The trajectory of formation with trigger mechanism

Fig. 6.

The states of each UAV and the distances of formation with trigger mechanism

Fig. 7.

The trigger instants of each UAV

4 Conclusions

This paper proposes a modified BSO algorithm, which introduces the chaos theory to the replacement mechanism of the solution and considers all cluster centers in the update mechanism of the solution. Based on the distributed MPC, the cost function and trigger mechanism are designed, and the proposed algorithm is used to solve the control inputs of each UAV, forming a distributed MPC method based on the modified BSO. The cost function and trigger mechanism are designed, and the proposed method is used to solve the control problem of UAV formation.
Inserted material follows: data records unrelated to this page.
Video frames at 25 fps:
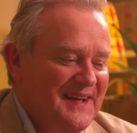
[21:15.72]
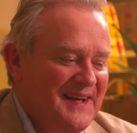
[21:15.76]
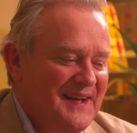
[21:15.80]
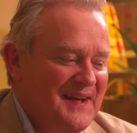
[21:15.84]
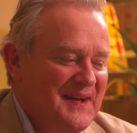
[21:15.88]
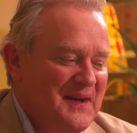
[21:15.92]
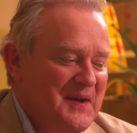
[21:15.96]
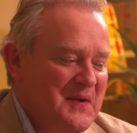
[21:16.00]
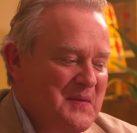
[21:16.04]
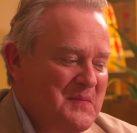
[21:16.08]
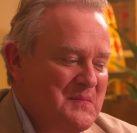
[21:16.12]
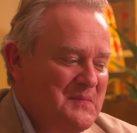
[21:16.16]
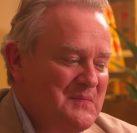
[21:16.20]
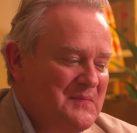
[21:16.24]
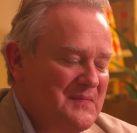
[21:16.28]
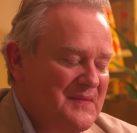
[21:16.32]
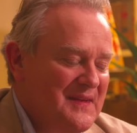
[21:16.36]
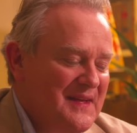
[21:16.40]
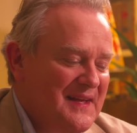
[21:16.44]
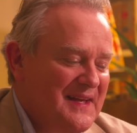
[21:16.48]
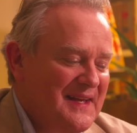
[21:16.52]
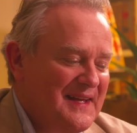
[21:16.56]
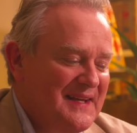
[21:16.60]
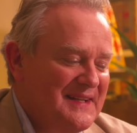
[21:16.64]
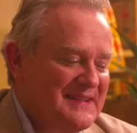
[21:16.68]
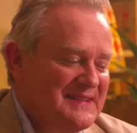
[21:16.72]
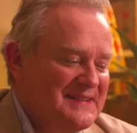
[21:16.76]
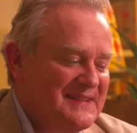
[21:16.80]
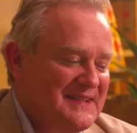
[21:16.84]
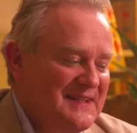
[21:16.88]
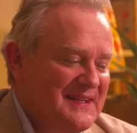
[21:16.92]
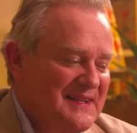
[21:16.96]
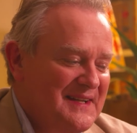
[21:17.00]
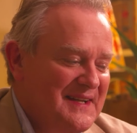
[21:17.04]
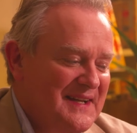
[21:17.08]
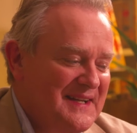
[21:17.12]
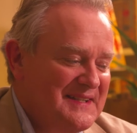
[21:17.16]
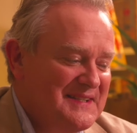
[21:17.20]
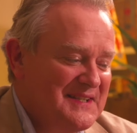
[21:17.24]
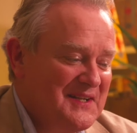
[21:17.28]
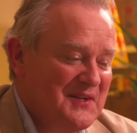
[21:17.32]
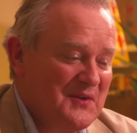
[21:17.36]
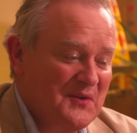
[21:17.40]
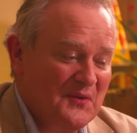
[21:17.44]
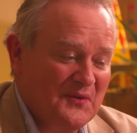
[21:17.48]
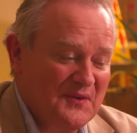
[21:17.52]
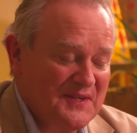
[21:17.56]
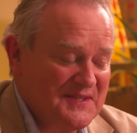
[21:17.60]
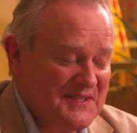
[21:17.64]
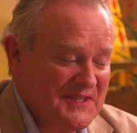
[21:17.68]
Um, and uh, it's
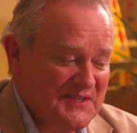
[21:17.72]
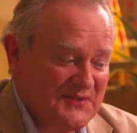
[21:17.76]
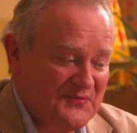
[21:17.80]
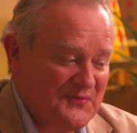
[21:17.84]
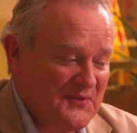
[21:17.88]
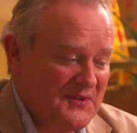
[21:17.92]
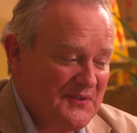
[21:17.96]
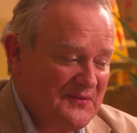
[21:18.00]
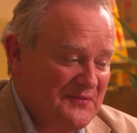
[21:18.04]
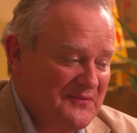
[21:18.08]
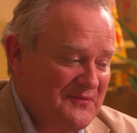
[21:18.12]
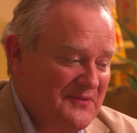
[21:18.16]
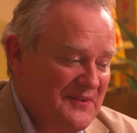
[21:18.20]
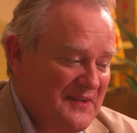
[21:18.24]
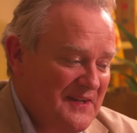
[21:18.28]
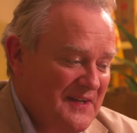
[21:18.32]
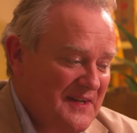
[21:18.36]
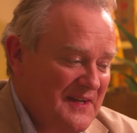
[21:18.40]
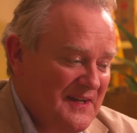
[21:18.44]
glorious, it's full of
Numerical simulation results show the feasibility and effectiveness of the method. The designed trigger mechanism reduces the number of update times to less than two-thirds, and reduces the amount of calculation. Further research will improve the trigger mechanism and carry out simulation analysis on control problems of distributed heterogeneous UAVs.